During the week of Dec. 15-19, no regular classes will meet, there will be no sports competitions or performing arts performances and sports practices will be limited to one hour.
While this limits time before winter break, this change frees up time in January for sports and helps synchronize the sports schedule with other schools, so league games no longer interfere with midterms.
Moving the exams also frees up January for teaching.
Previously, teachers only had a few days to teach new material, and then had to start reviewing for midterms, but now teachers will be able to teach through January.
“January was not a month that typically a lot of teaching took place,” Nealis said. “School would start and stop, start and stop, so we decided to address the issue of pressure students were feeling from all these assessments.”
The exception to this new schedule is for one-semester classes.
One-semester classes that have a traditional final exam will still be able to have one on the last two days of the semester, which will end Jan. 16.
Second semester will begin after a four-day semester break Jan. 21, and since semester break is earlier than before, the administration is adding a long weekend in March to break up the long stretch of no vacations.
One other consequence of the schedule change is that the two semesters will be equal in number of days, which will benefit AP courses because there will be more teaching days in second semester before the exams.
The scheduling committee is deciding between two main scheduling outlines.

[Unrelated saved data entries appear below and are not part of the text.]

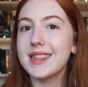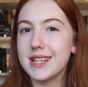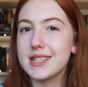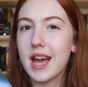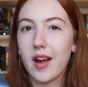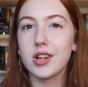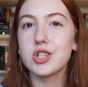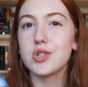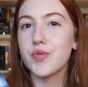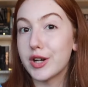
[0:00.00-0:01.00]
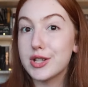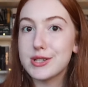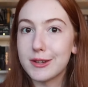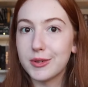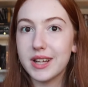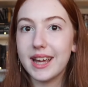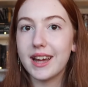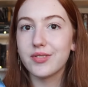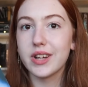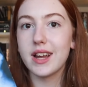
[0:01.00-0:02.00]
these characters very slowly
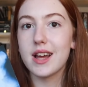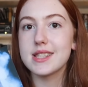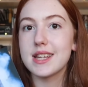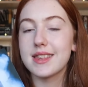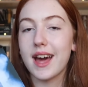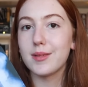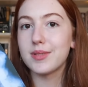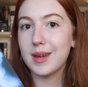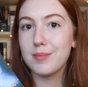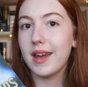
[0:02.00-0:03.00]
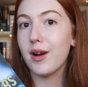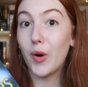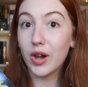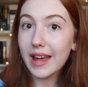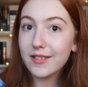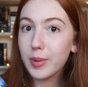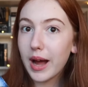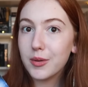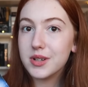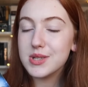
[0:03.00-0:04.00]
and realizing that they may all have
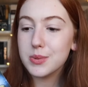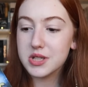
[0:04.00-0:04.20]
powers,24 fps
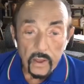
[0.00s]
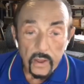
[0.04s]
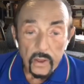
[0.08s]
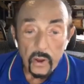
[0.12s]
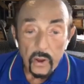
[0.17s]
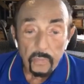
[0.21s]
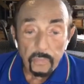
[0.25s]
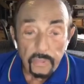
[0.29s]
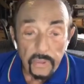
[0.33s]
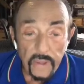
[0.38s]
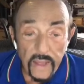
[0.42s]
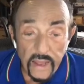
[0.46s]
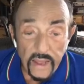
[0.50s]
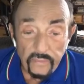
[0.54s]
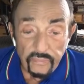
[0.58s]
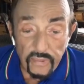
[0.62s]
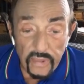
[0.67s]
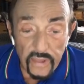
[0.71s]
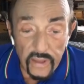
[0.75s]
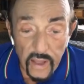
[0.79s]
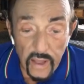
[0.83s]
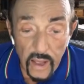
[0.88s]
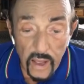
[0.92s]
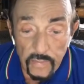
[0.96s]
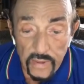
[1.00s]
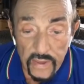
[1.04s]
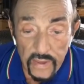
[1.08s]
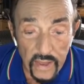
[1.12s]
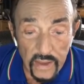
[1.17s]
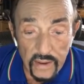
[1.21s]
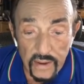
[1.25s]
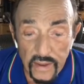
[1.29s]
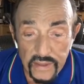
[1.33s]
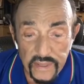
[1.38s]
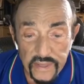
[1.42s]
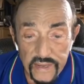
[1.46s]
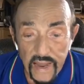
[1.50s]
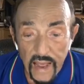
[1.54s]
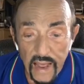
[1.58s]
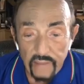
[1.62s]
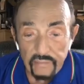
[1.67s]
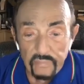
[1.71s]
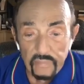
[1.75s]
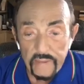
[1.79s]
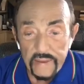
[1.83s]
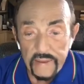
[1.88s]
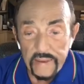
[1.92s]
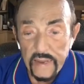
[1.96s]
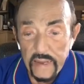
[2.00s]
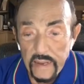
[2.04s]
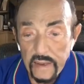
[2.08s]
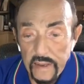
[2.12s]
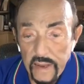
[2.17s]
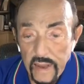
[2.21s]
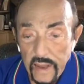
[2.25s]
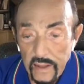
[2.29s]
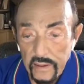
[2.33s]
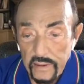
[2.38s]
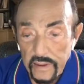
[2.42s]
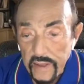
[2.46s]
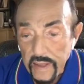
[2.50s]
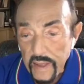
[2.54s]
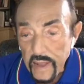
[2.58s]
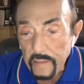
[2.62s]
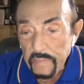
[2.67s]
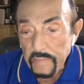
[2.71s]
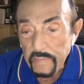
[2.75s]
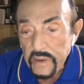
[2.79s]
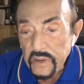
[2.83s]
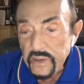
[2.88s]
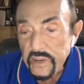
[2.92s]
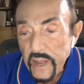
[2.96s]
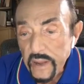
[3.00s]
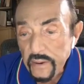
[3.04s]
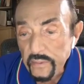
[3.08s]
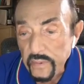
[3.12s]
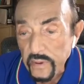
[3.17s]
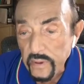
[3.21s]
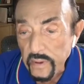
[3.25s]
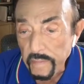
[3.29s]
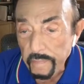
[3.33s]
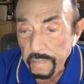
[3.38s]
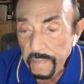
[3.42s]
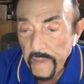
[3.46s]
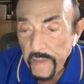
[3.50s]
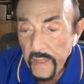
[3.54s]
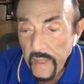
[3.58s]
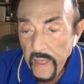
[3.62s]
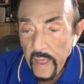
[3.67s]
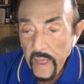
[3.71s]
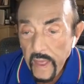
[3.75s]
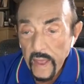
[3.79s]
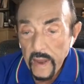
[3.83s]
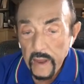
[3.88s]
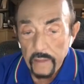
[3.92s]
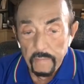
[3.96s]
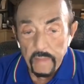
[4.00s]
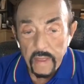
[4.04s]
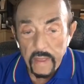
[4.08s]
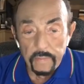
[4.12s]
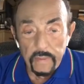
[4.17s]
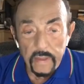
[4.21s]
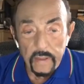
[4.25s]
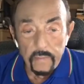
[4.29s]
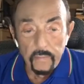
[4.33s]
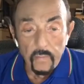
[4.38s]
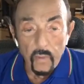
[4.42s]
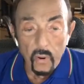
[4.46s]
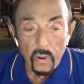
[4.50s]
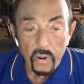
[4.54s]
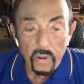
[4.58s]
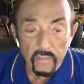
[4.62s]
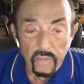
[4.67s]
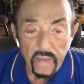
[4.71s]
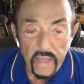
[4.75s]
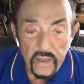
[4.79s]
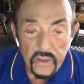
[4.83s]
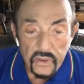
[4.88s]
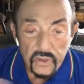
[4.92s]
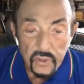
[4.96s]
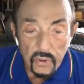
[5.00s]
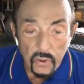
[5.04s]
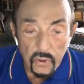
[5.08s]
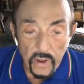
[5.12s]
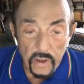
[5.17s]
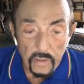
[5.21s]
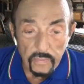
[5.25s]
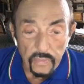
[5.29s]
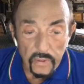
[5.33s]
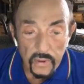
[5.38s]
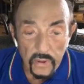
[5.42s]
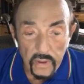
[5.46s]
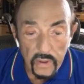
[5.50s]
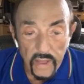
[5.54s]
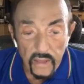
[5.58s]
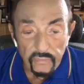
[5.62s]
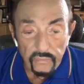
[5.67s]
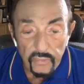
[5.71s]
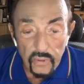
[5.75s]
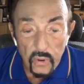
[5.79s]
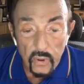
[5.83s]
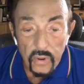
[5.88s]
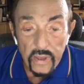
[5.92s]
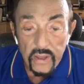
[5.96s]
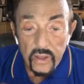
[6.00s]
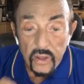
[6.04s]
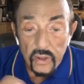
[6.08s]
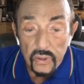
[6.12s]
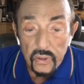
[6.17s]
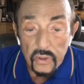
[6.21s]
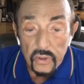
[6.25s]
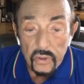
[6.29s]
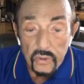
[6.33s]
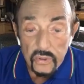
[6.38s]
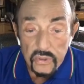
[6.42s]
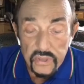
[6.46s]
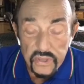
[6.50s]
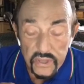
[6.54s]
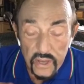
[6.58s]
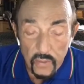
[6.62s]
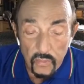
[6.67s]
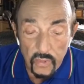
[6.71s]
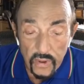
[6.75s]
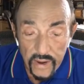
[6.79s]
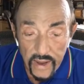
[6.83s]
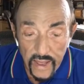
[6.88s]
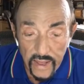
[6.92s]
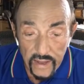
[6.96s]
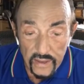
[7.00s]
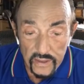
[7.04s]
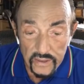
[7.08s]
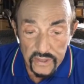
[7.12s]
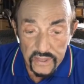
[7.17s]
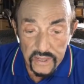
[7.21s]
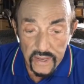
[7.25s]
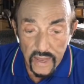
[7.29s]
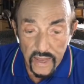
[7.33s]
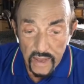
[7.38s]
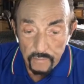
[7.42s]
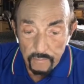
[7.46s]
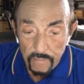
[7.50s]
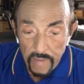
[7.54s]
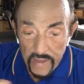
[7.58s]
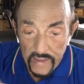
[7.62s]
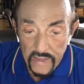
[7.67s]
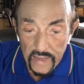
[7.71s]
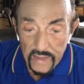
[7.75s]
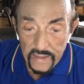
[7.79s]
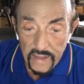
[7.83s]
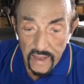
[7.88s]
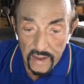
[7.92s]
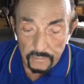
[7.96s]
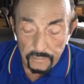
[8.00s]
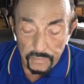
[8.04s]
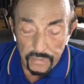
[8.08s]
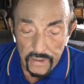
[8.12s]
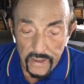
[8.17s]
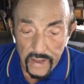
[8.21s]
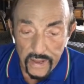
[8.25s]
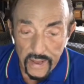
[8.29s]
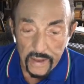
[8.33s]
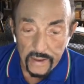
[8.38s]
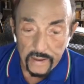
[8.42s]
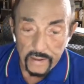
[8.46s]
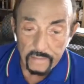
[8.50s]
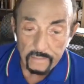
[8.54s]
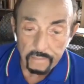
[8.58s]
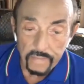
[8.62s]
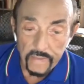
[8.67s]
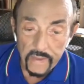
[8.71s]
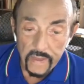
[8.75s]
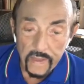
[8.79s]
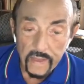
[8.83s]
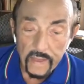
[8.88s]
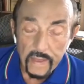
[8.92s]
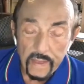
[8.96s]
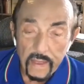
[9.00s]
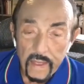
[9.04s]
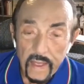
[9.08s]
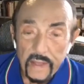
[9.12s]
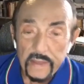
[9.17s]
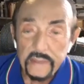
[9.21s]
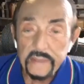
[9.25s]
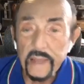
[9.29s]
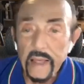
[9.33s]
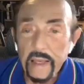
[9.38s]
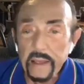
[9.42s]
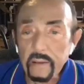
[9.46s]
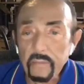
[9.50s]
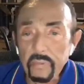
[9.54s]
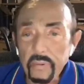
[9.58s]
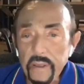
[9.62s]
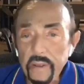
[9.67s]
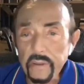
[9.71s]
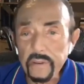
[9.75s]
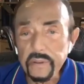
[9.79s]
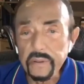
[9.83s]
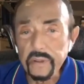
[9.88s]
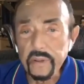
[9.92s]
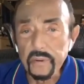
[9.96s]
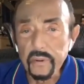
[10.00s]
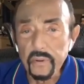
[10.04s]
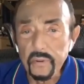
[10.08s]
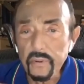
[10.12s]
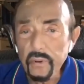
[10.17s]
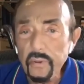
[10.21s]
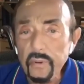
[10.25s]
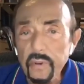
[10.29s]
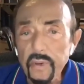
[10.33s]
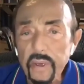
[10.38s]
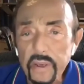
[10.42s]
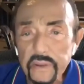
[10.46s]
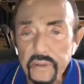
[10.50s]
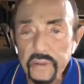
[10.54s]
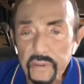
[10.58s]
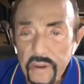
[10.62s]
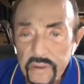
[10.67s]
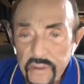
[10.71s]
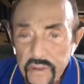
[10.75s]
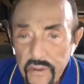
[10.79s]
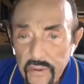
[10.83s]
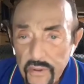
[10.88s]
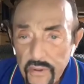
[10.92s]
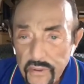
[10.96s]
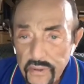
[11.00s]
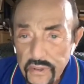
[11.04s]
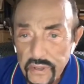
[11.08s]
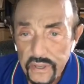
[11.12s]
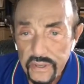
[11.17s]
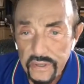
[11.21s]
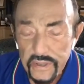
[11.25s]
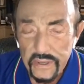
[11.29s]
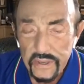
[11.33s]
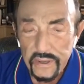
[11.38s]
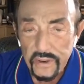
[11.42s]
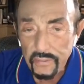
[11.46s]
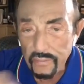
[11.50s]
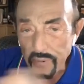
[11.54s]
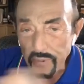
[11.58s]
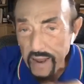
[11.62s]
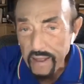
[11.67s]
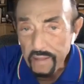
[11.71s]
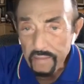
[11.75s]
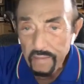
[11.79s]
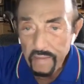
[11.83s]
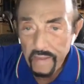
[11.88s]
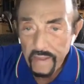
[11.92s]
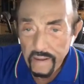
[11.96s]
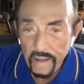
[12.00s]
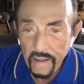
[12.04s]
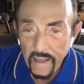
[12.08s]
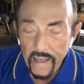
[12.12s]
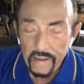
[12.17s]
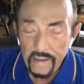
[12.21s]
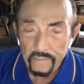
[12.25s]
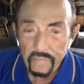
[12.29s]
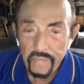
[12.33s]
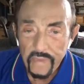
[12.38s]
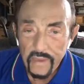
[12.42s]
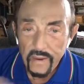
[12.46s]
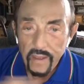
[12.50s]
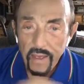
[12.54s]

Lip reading: Your plan for the coming year doesn't have to be detailed. It can be general, and it may be more enjoyable if you include someone else in making that plan. It's like we used to do New Year's resolutions. You write, and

One possibility is scheduling exams by period, so everyone’s first period class assessment will be on one day, but this means teachers might have to make multiple versions of tests for each section since each class will be tested on multiple days if it is taught in different periods.
Others prefer a schedule similar to now, where all students in a section take the exam in the same period, which is why the scheduling team is still working out the specifics.
Head of Upper School Jeanne Huybrechts, proposed that the first through fourth period exams be held Monday and Tuesday, then a break day, then the rest of the exams Thursday and Friday.
However, she also likes the idea of all sections of a class taking the exam at the same time.
“What I like about having an exam — everyone who takes a given class having an exam at the same time — is that there’s this wonderful cooperative thing that happens here, with everyone prepping for the Algebra II with Analysis exam,” Huybrechts said. “Kids making study guides online, and helping each other, that’s kind of nice too.”
The assessment change is currently scheduled to last one year to see how it works out, at which point FAC will decide if it wants to keep the changes or go back to midterm exams.
FAC believes that the students will receive the changes to midterms well.
When Nealis told his class about the changes, he said they responded in favor of the them, and that they believed it would reduce their stress.